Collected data
════════════════

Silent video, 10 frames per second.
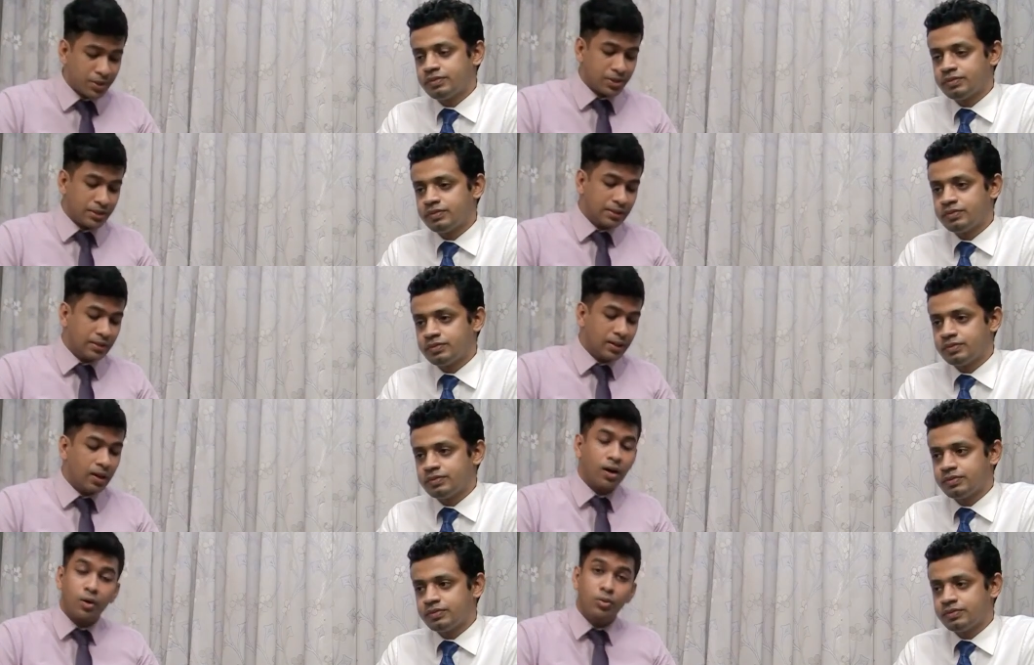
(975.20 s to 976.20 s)
Speaker 1: question.
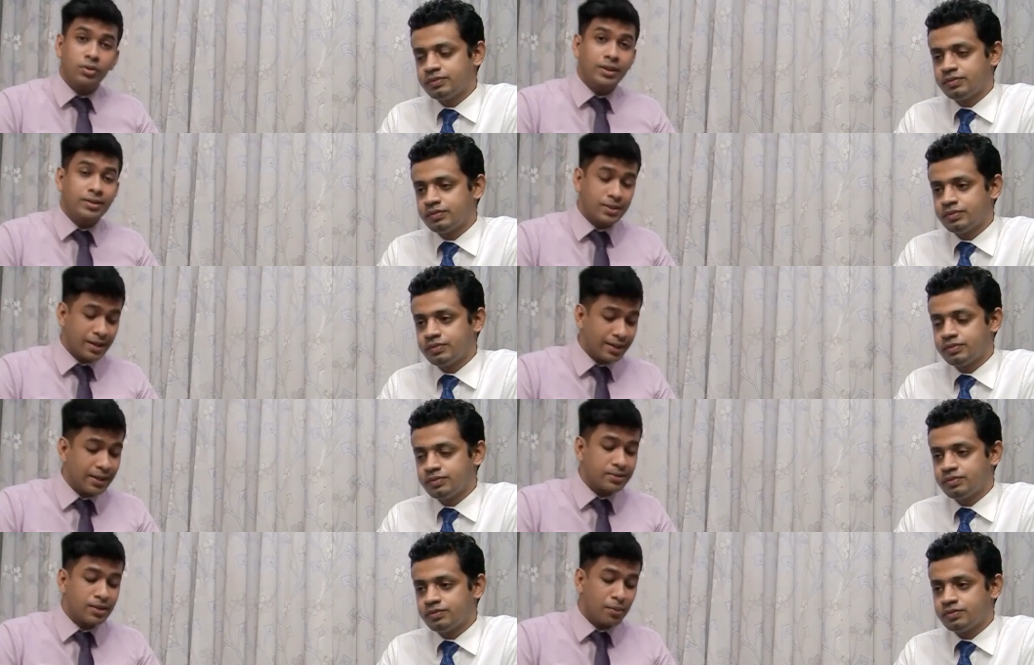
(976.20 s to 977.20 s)
How these
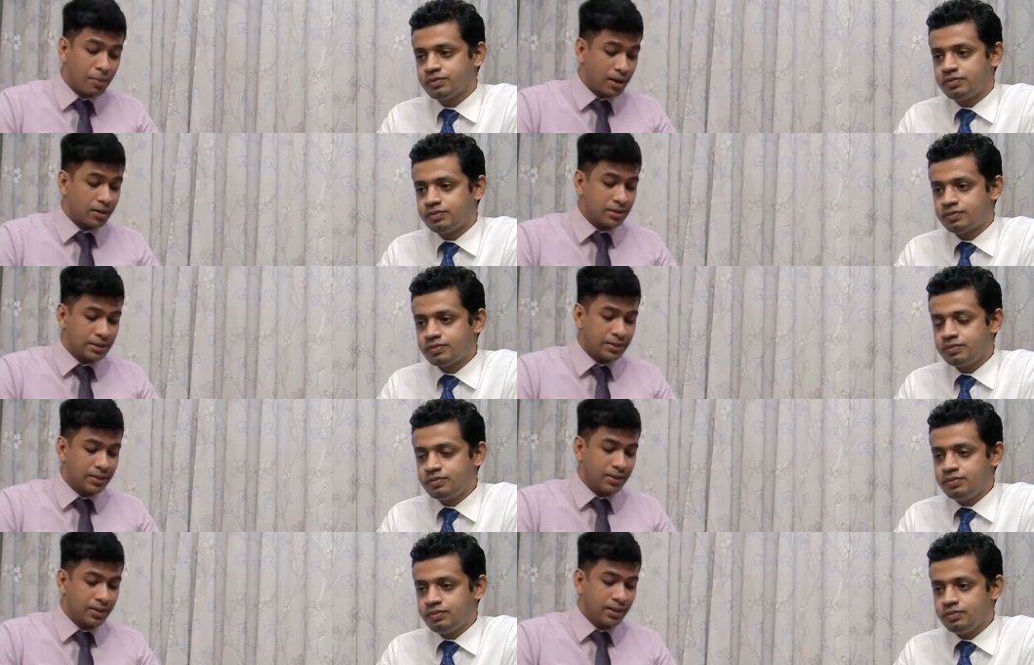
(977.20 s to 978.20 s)
areas are marked?
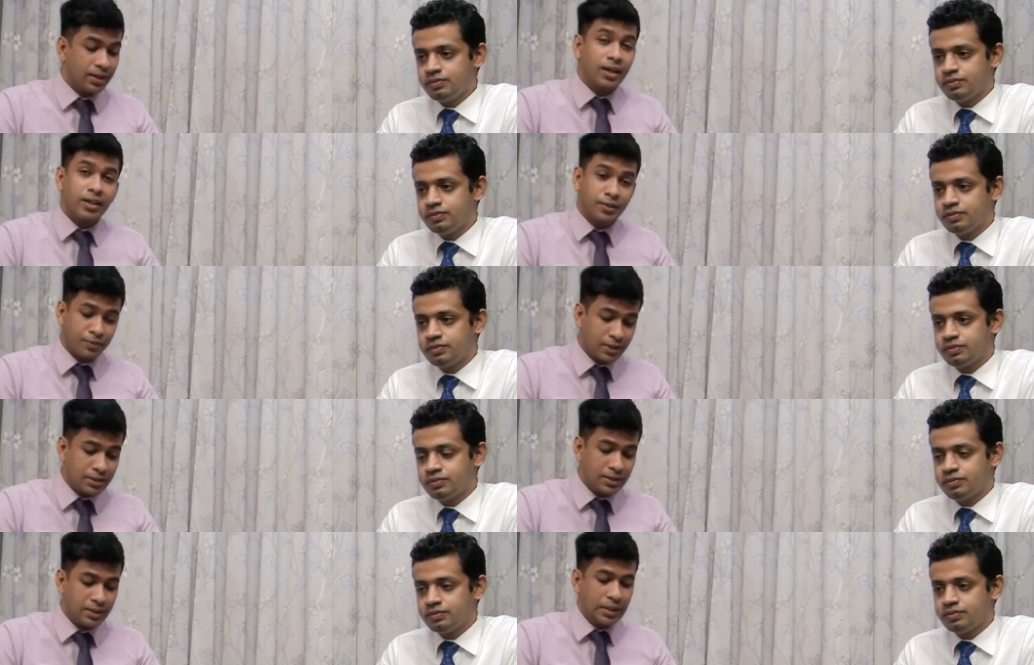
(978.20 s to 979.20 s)
In other
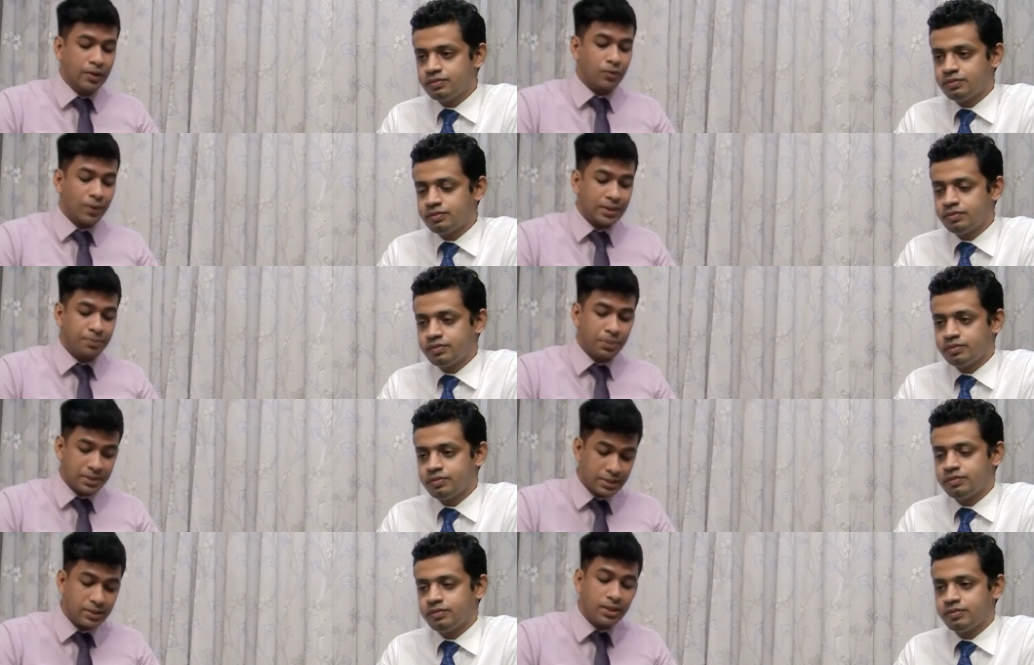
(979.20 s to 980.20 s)
words, what
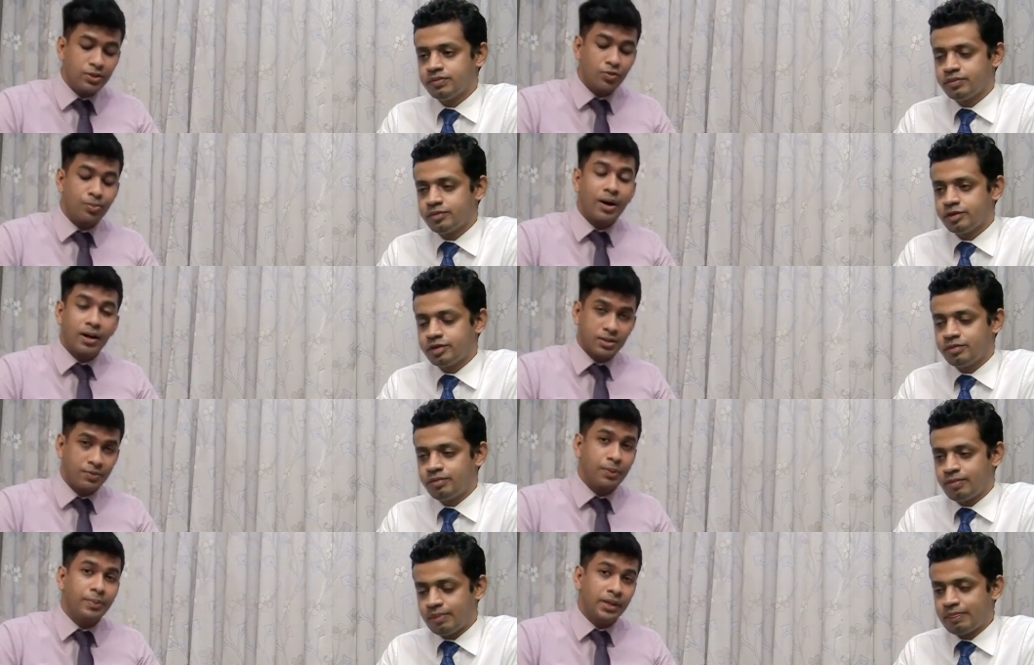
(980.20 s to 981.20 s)
percentage of
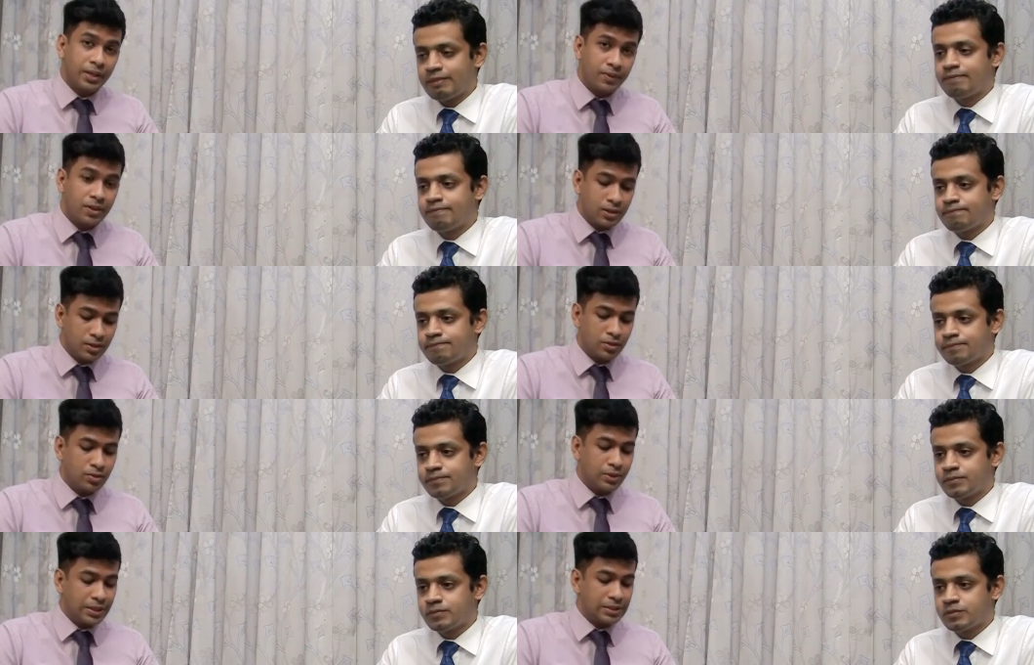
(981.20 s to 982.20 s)
marks will be given
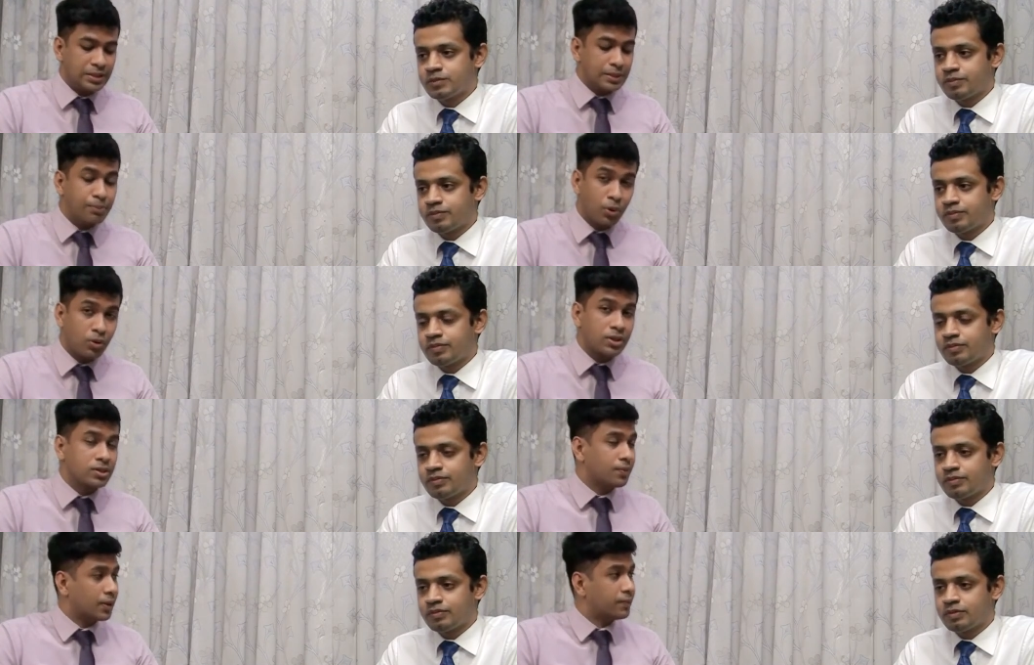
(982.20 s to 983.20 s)
to these
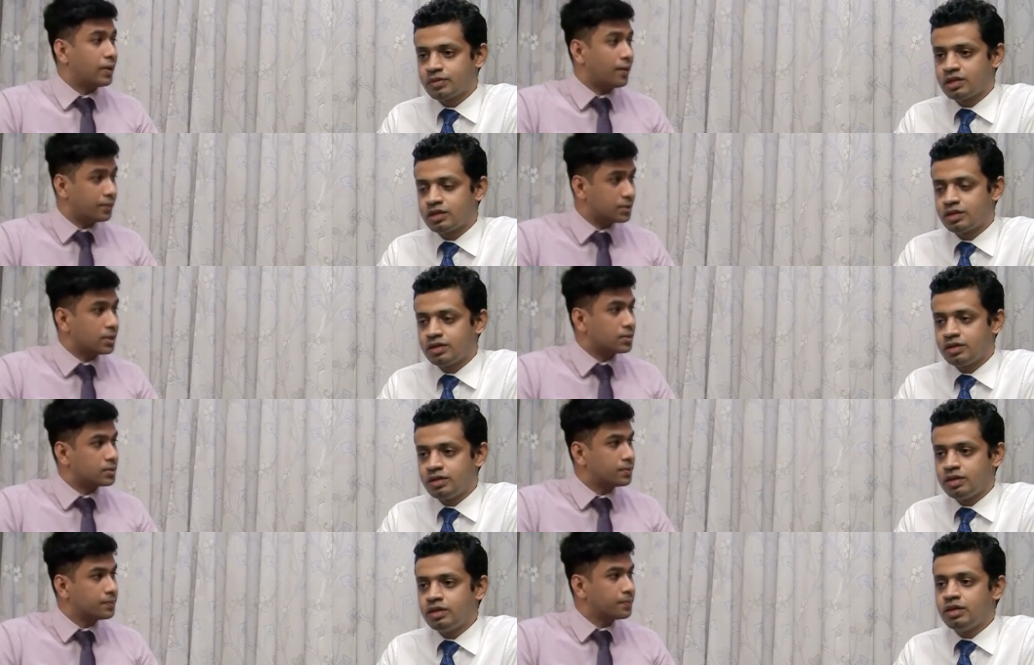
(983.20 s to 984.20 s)
components what we have
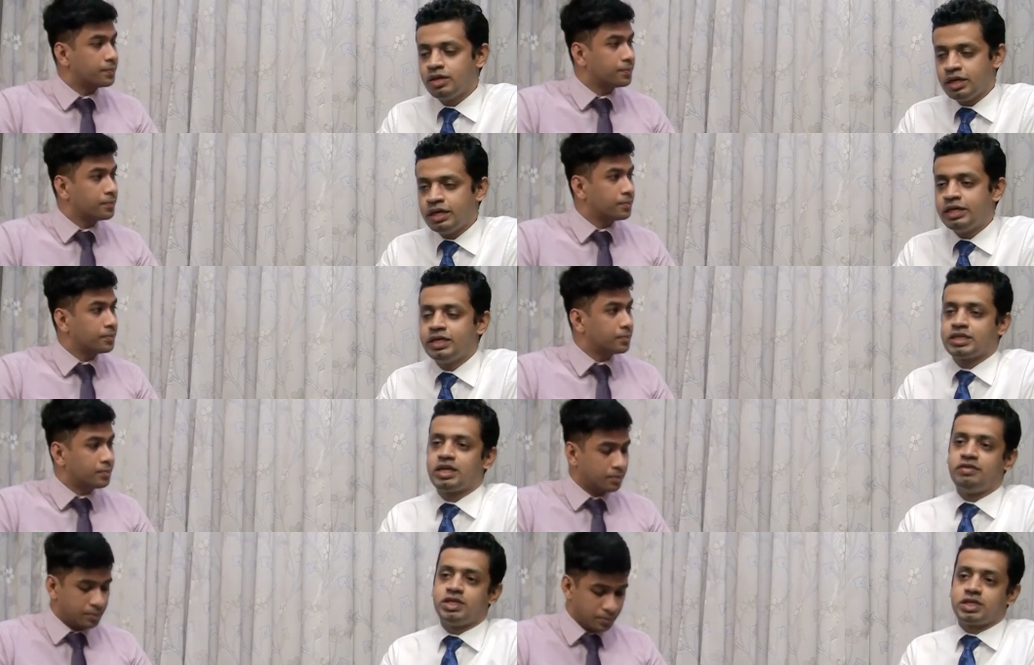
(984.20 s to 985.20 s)
discussed? Yes,
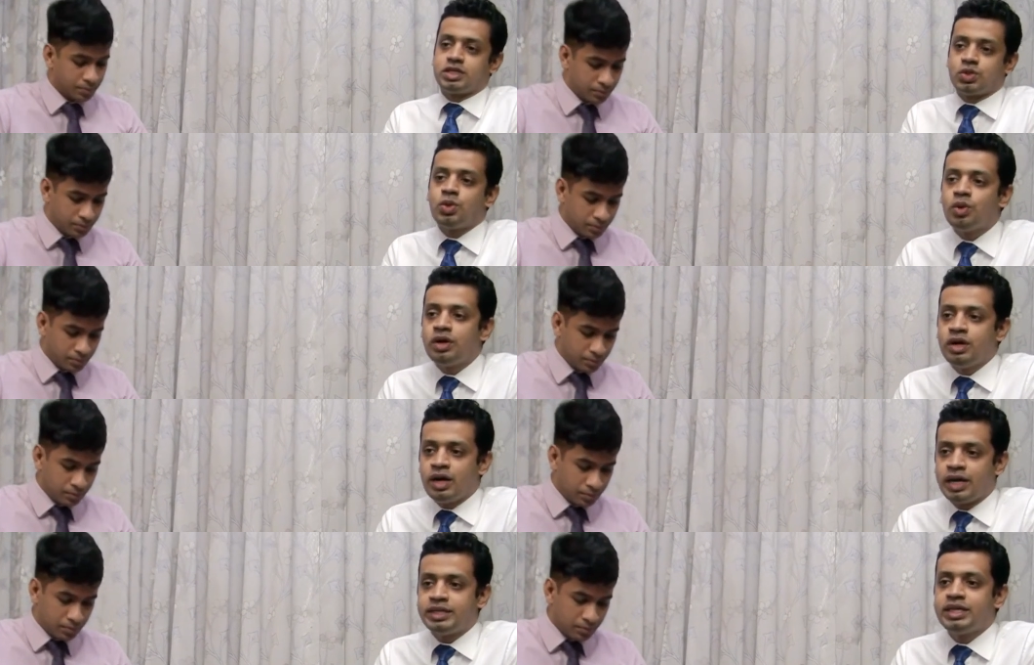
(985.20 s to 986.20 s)
Kavishka. So
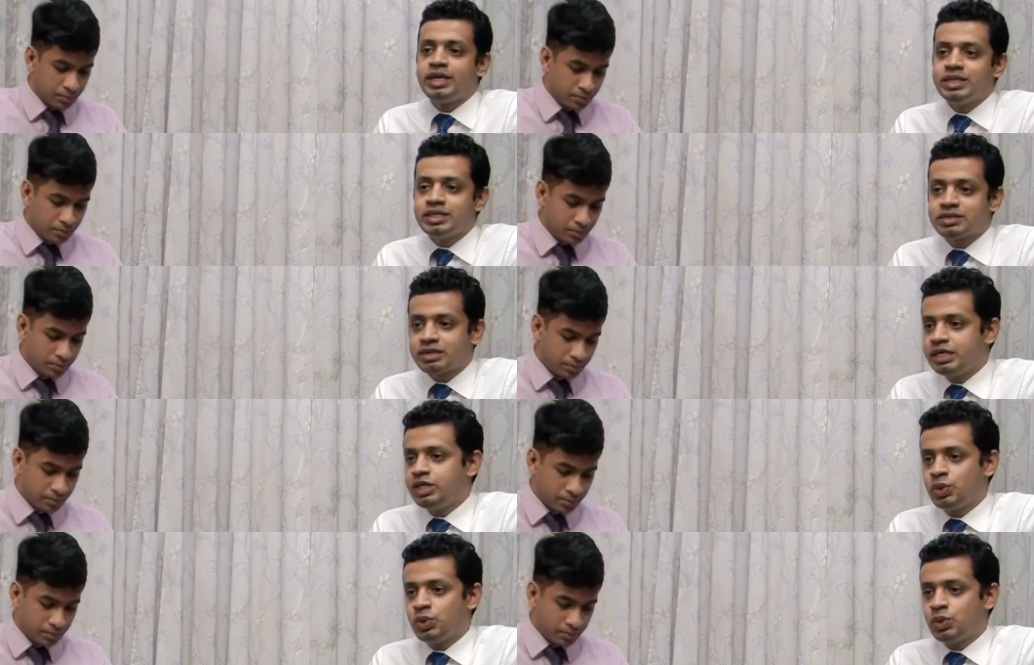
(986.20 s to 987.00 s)
Speaker 2: I think in the screen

════════════════

◆ Work to be completed ◆
The range to transcribe runs from the line holding "(980.20 s to 981.20 s)" through the final line of the data above; copy it exactly and exclude the pictures.

◆ Task answer ◆
(980.20 s to 981.20 s)
percentage of
(981.20 s to 982.20 s)
marks will be given
(982.20 s to 983.20 s)
to these
(983.20 s to 984.20 s)
components what we have
(984.20 s to 985.20 s)
discussed? Yes,
(985.20 s to 986.20 s)
Kavishka. So
(986.20 s to 987.00 s)
Speaker 2: I think in the screen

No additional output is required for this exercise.